* _The task_
Write out the records once more, exactly, and keep any image out.

* _Given data_
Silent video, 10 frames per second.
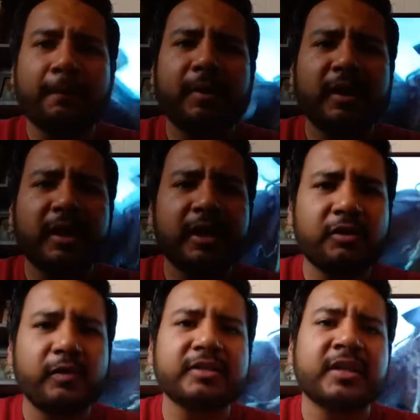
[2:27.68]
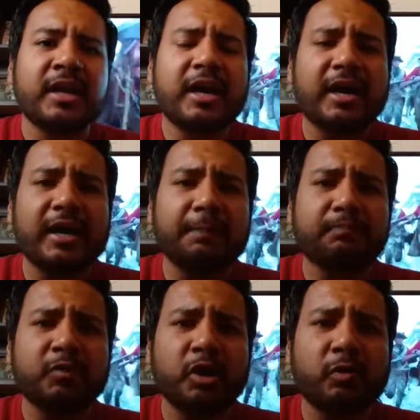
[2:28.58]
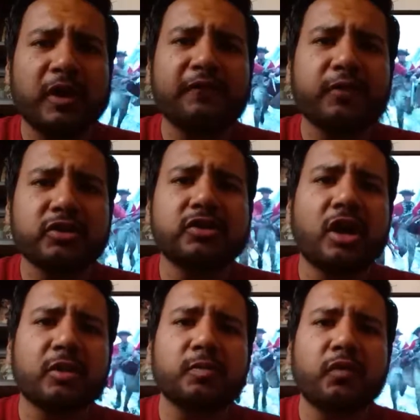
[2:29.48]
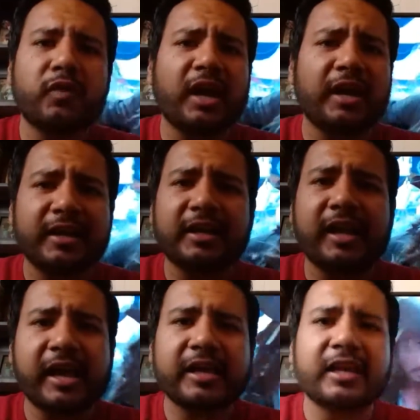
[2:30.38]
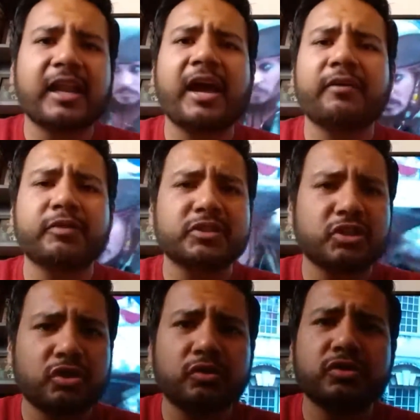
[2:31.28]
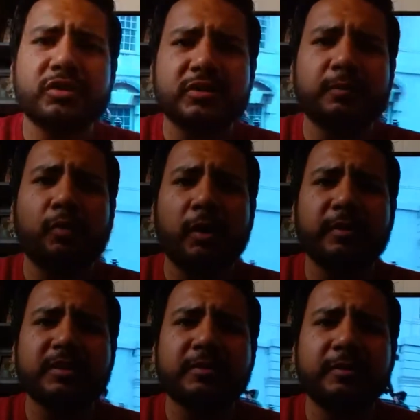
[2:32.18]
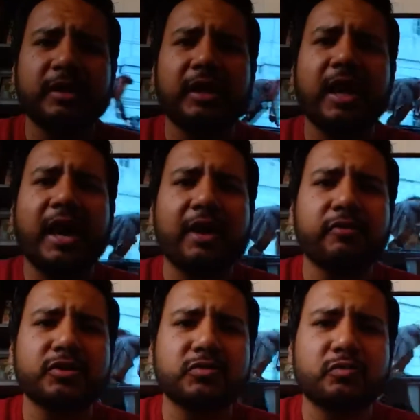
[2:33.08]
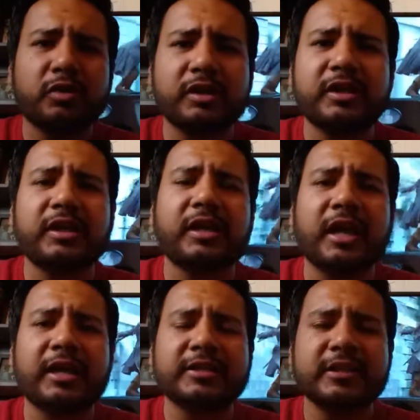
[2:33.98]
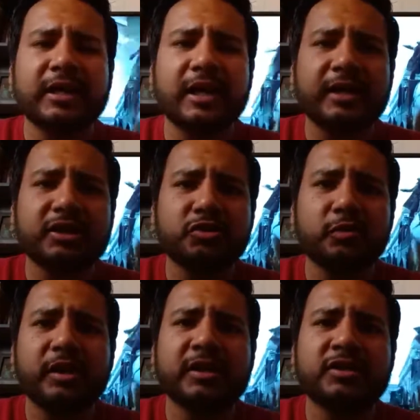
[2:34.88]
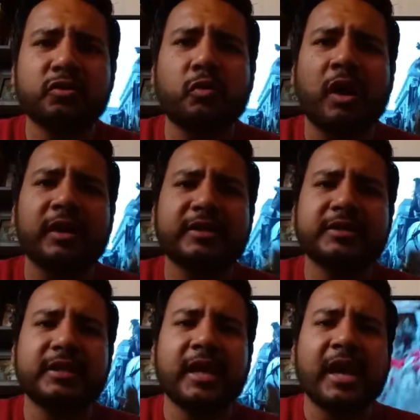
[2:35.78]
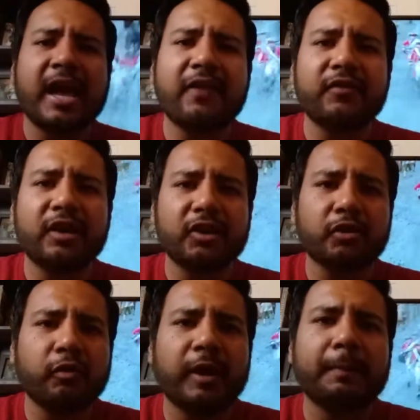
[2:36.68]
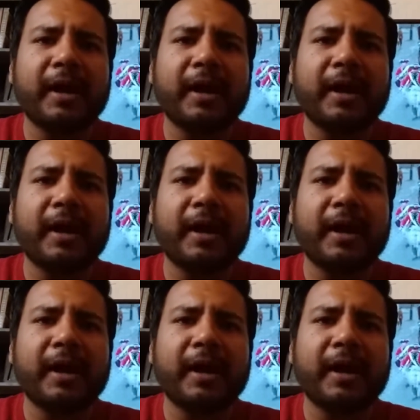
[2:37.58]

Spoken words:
but anyways, when I first saw the movie, I didn't like it. It was a huge disappointment to me. I was really intrigued to wanting to have another great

* _Output_
Silent video, 10 frames per second.
[2:27.68]
[2:28.58]
[2:29.48]
[2:30.38]
[2:31.28]
[2:32.18]
[2:33.08]
[2:33.98]
[2:34.88]
[2:35.78]
[2:36.68]
[2:37.58]

Spoken words:
but anyways, when I first saw the movie, I didn't like it. It was a huge disappointment to me. I was really intrigued to wanting to have another great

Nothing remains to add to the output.